::: SUPPLIED MATERIAL

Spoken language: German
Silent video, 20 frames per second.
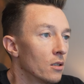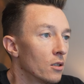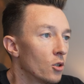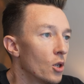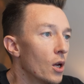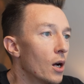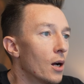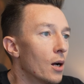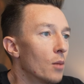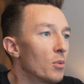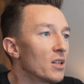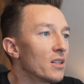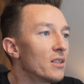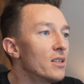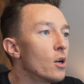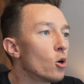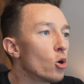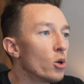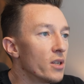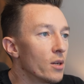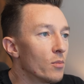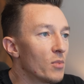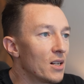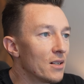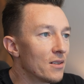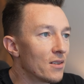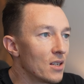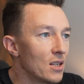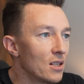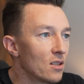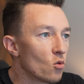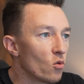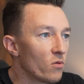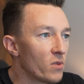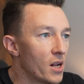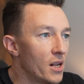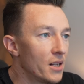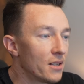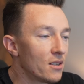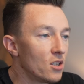Ja, aber hier könnt ihr mal sehen, so
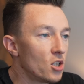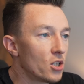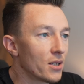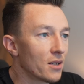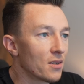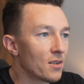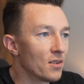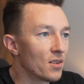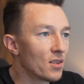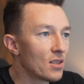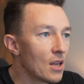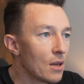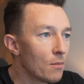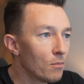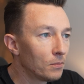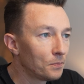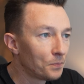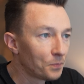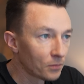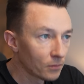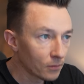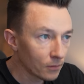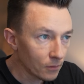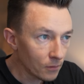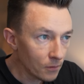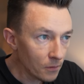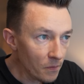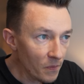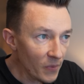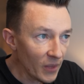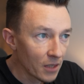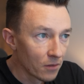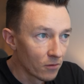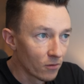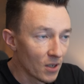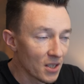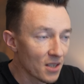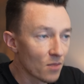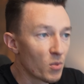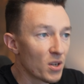verhält sich das System,
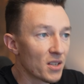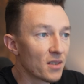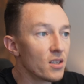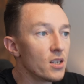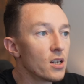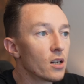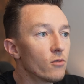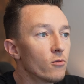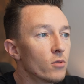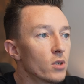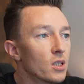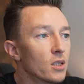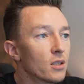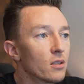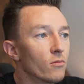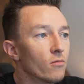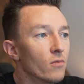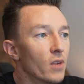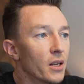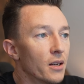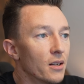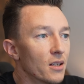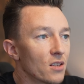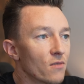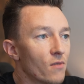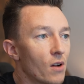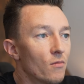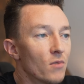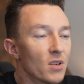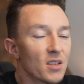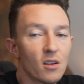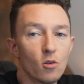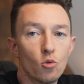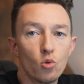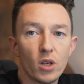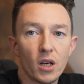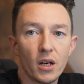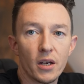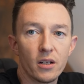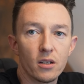was passieren wird, wenn das Warmwasser
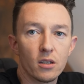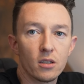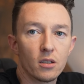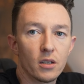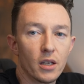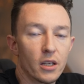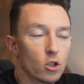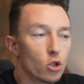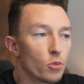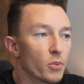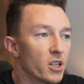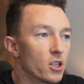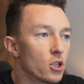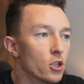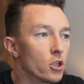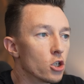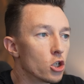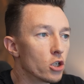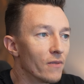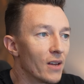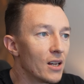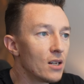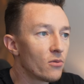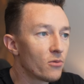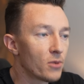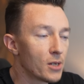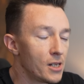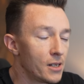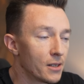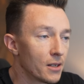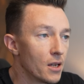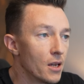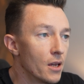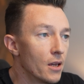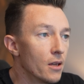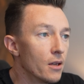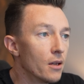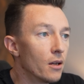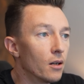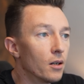unter eine entsprechende Schwelle fällt.
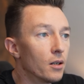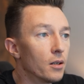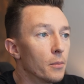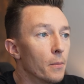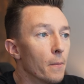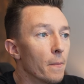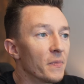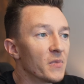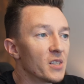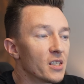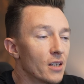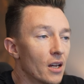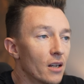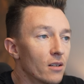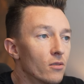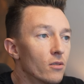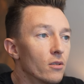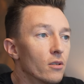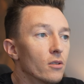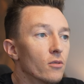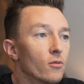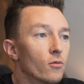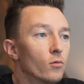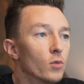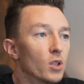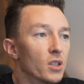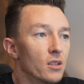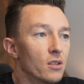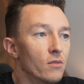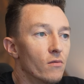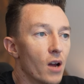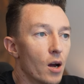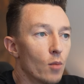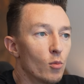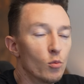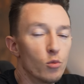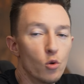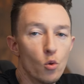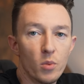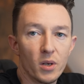Ähm, dann wird die
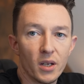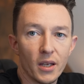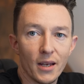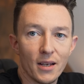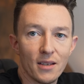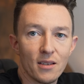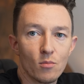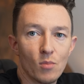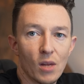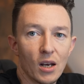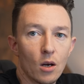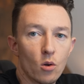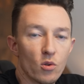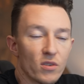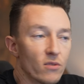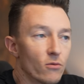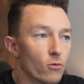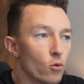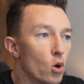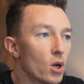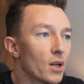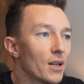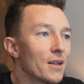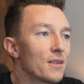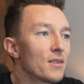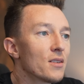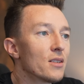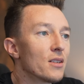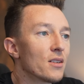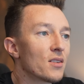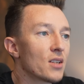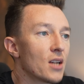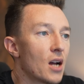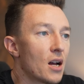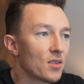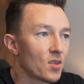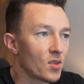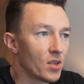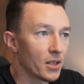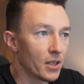Wärmepumpe erstmal außen vor gelassen, das
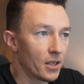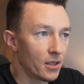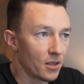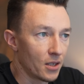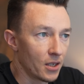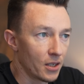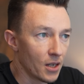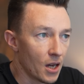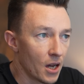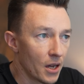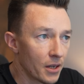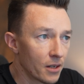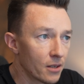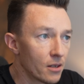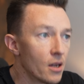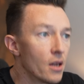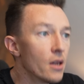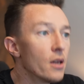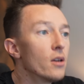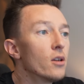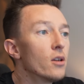Gasgerät geht ein,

::::::

▶ DIRECTIONS
Transcribe each entry exactly, pictures excluded.

▶ EXERCISE OUTPUT
Spoken language: German
Silent video, 20 frames per second.
Ja, aber hier könnt ihr mal sehen, so
verhält sich das System,
was passieren wird, wenn das Warmwasser
unter eine entsprechende Schwelle fällt.
Ähm, dann wird die
Wärmepumpe erstmal außen vor gelassen, das
Gasgerät geht ein,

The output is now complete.